Segment Open

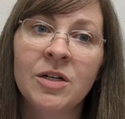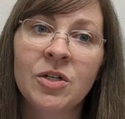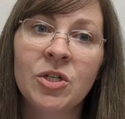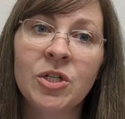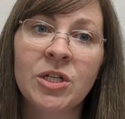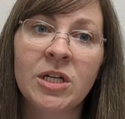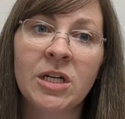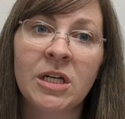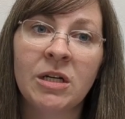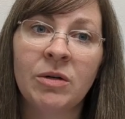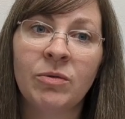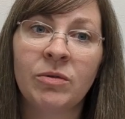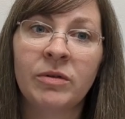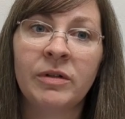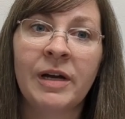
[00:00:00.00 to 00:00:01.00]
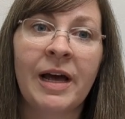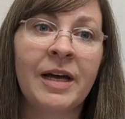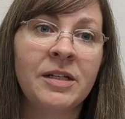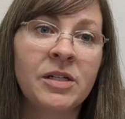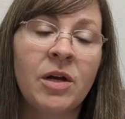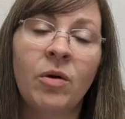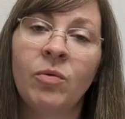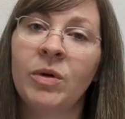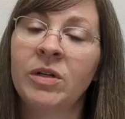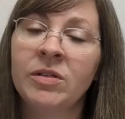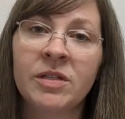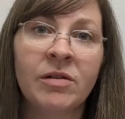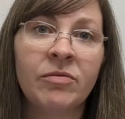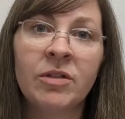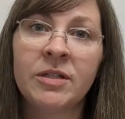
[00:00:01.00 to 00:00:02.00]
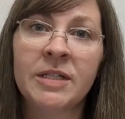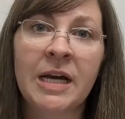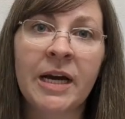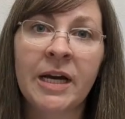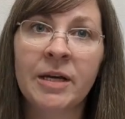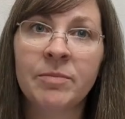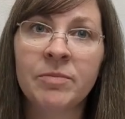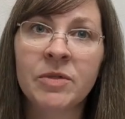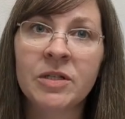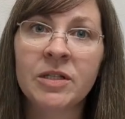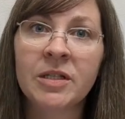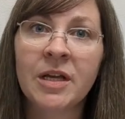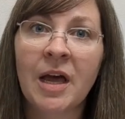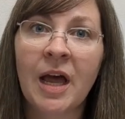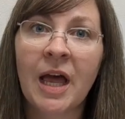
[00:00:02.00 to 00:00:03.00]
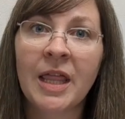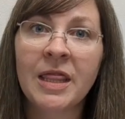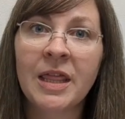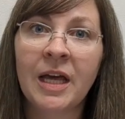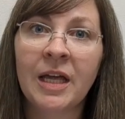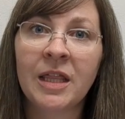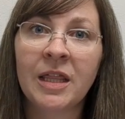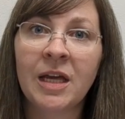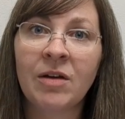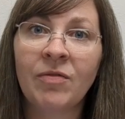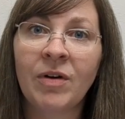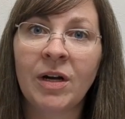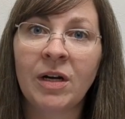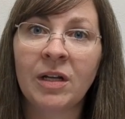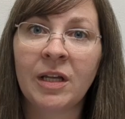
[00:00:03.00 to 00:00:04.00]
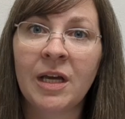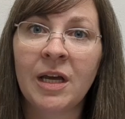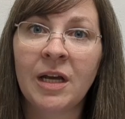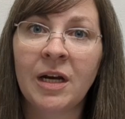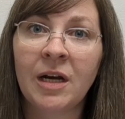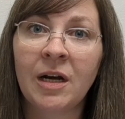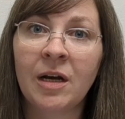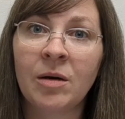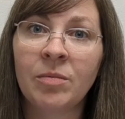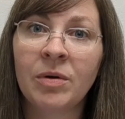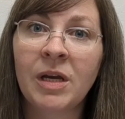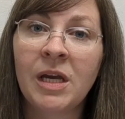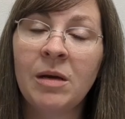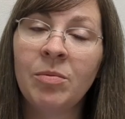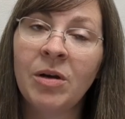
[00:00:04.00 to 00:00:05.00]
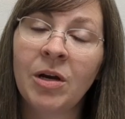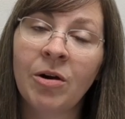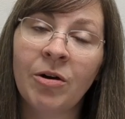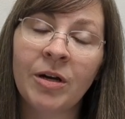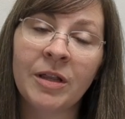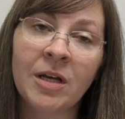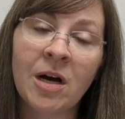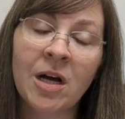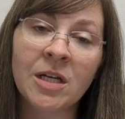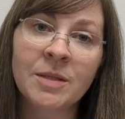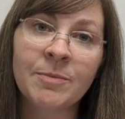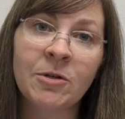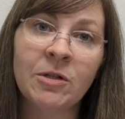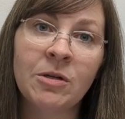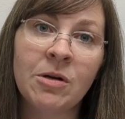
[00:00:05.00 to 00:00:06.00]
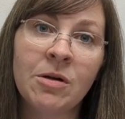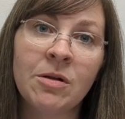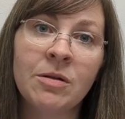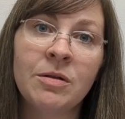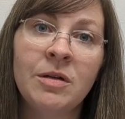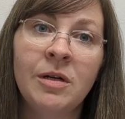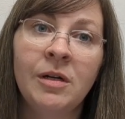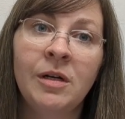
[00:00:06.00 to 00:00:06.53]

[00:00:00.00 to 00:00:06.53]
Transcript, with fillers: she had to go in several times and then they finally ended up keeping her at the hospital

Segment Closed

WHAT YOU HAVE TO DO - Pictures aren't part of the copy; return each record above exactly.

ANSWER AREA -
[00:00:00.00 to 00:00:01.00]
[00:00:01.00 to 00:00:02.00]
[00:00:02.00 to 00:00:03.00]
[00:00:03.00 to 00:00:04.00]
[00:00:04.00 to 00:00:05.00]
[00:00:05.00 to 00:00:06.00]
[00:00:06.00 to 00:00:06.53]

[00:00:00.00 to 00:00:06.53]
Transcript, with fillers: she had to go in several times and then they finally ended up keeping her at the hospital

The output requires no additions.